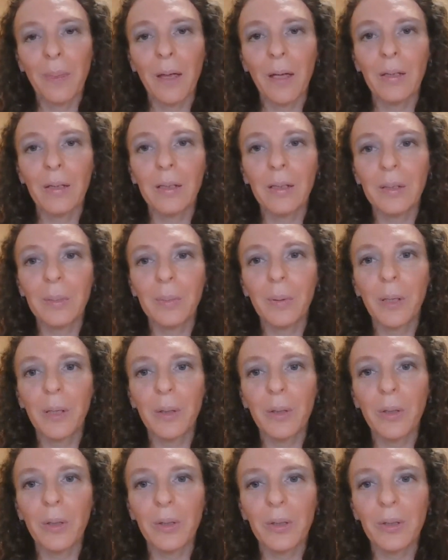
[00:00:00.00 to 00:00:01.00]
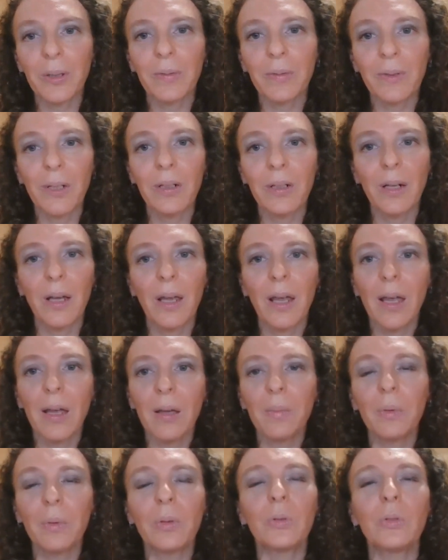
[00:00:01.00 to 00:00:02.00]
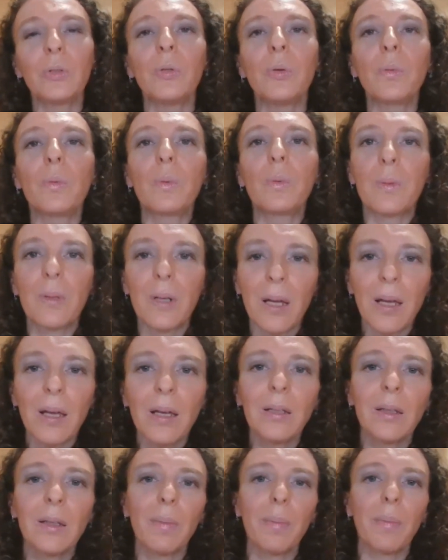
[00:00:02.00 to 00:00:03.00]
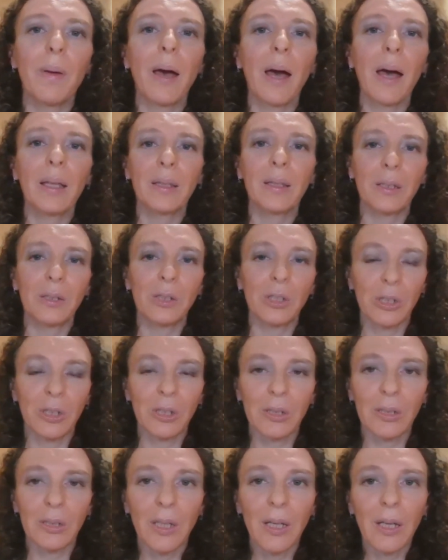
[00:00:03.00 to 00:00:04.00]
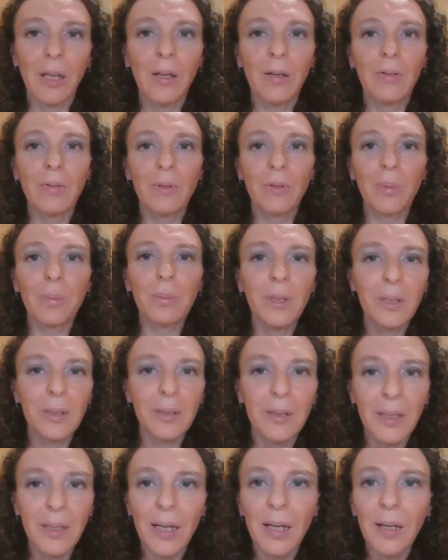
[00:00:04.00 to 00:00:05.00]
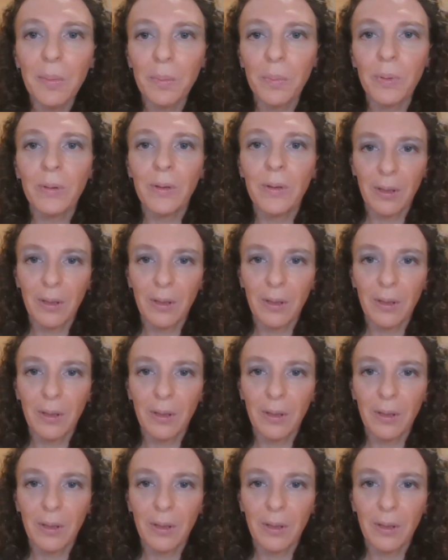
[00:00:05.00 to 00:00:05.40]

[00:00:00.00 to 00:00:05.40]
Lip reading: And it's because we are able to bring the pathogen from the deep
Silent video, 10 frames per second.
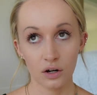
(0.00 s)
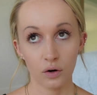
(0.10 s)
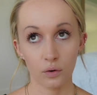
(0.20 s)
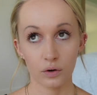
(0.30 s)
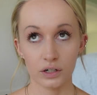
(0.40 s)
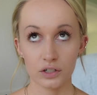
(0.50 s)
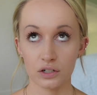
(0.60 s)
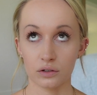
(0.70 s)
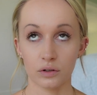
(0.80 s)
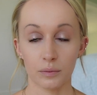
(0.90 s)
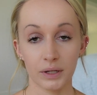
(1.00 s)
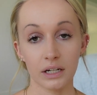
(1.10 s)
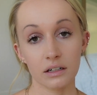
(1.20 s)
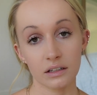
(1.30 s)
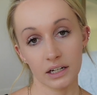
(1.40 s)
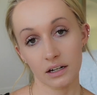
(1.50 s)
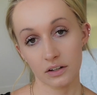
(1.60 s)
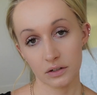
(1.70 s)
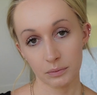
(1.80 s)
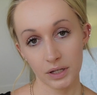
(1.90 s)
or to appear like
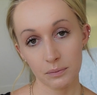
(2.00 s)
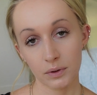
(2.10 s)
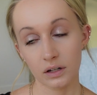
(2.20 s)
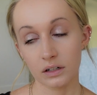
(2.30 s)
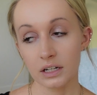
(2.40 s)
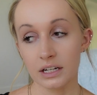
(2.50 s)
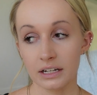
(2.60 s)
other people,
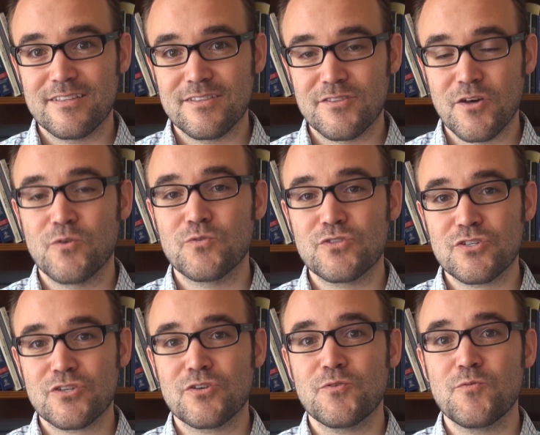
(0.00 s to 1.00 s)
those
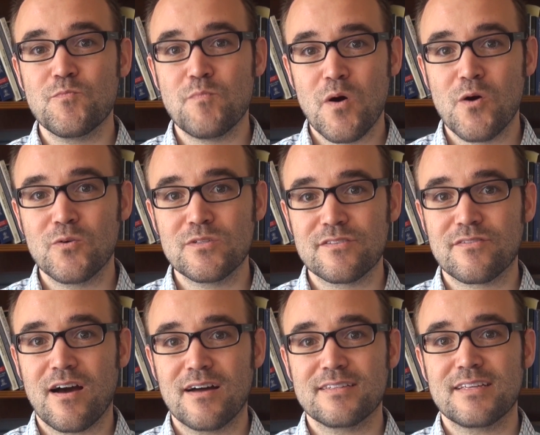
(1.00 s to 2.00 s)
two modes of
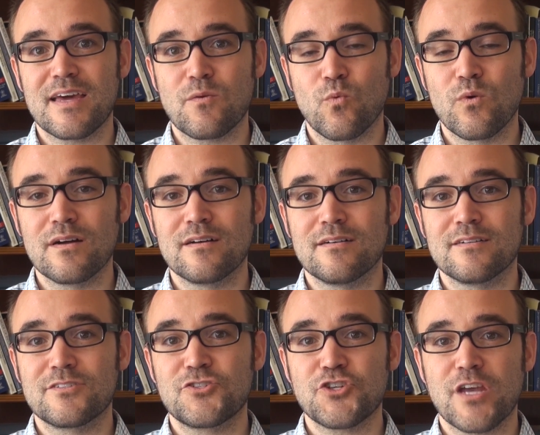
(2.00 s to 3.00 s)
content
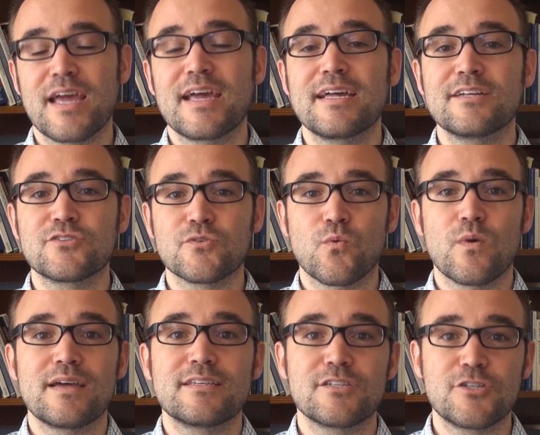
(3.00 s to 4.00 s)
will change the
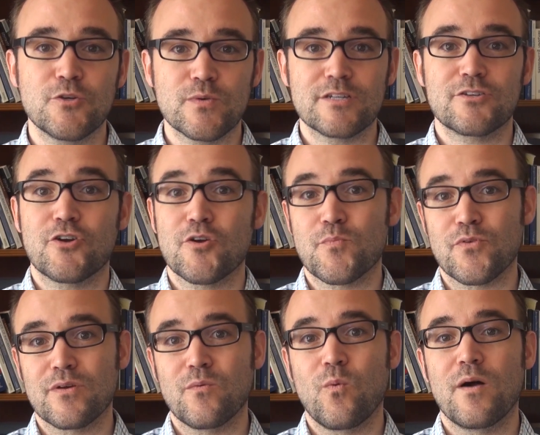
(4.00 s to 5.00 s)
ways that you
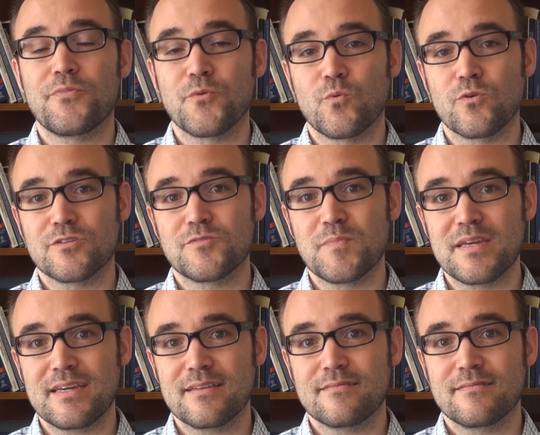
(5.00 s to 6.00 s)
interpret what the words
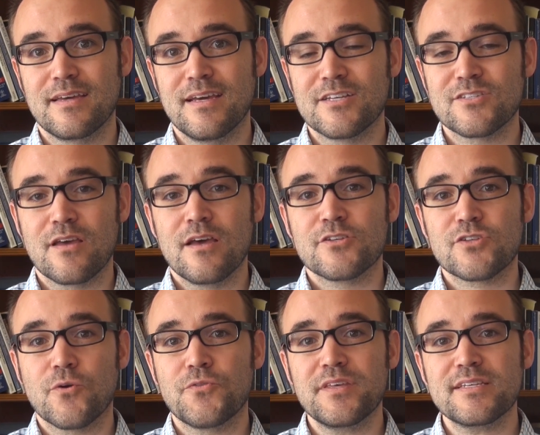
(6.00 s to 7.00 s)
mean.
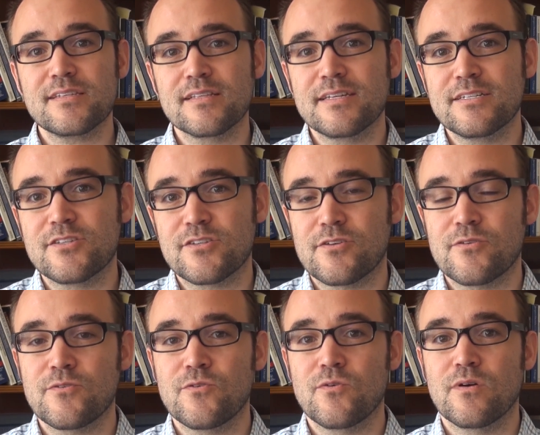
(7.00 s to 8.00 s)
So this leads
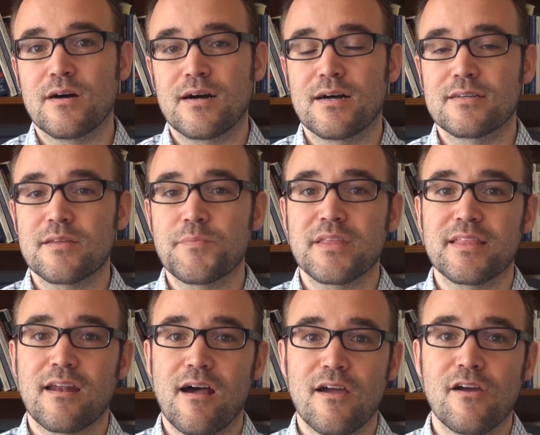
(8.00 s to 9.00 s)
to something
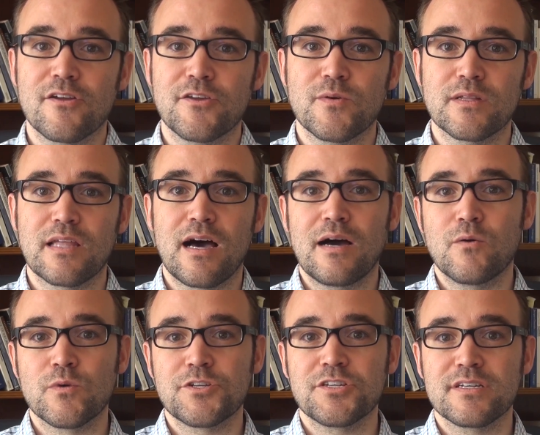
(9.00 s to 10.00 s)
that I argue a
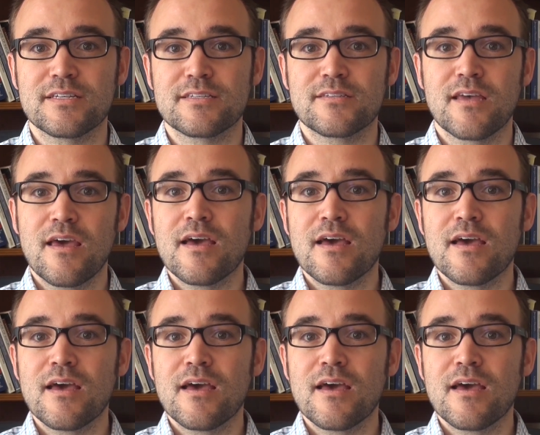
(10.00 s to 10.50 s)
lot, which is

========================================================================

▶ **PROBLEM REQUIREMENTS**:
Quote each entry above verbatim and drop the pictures.

▶ **RESPONSE BOX**:
[00:00:00.00 to 00:00:01.00]
[00:00:01.00 to 00:00:02.00]
[00:00:02.00 to 00:00:03.00]
[00:00:03.00 to 00:00:04.00]
[00:00:04.00 to 00:00:05.00]
[00:00:05.00 to 00:00:05.40]

[00:00:00.00 to 00:00:05.40]
Lip reading: And it's because we are able to bring the pathogen from the deep
Silent video, 10 frames per second.
(0.00 s)
(0.10 s)
(0.20 s)
(0.30 s)
(0.40 s)
(0.50 s)
(0.60 s)
(0.70 s)
(0.80 s)
(0.90 s)
(1.00 s)
(1.10 s)
(1.20 s)
(1.30 s)
(1.40 s)
(1.50 s)
(1.60 s)
(1.70 s)
(1.80 s)
(1.90 s)
or to appear like
(2.00 s)
(2.10 s)
(2.20 s)
(2.30 s)
(2.40 s)
(2.50 s)
(2.60 s)
other people,
(0.00 s to 1.00 s)
those
(1.00 s to 2.00 s)
two modes of
(2.00 s to 3.00 s)
content
(3.00 s to 4.00 s)
will change the
(4.00 s to 5.00 s)
ways that you
(5.00 s to 6.00 s)
interpret what the words
(6.00 s to 7.00 s)
mean.
(7.00 s to 8.00 s)
So this leads
(8.00 s to 9.00 s)
to something
(9.00 s to 10.00 s)
that I argue a
(10.00 s to 10.50 s)
lot, which is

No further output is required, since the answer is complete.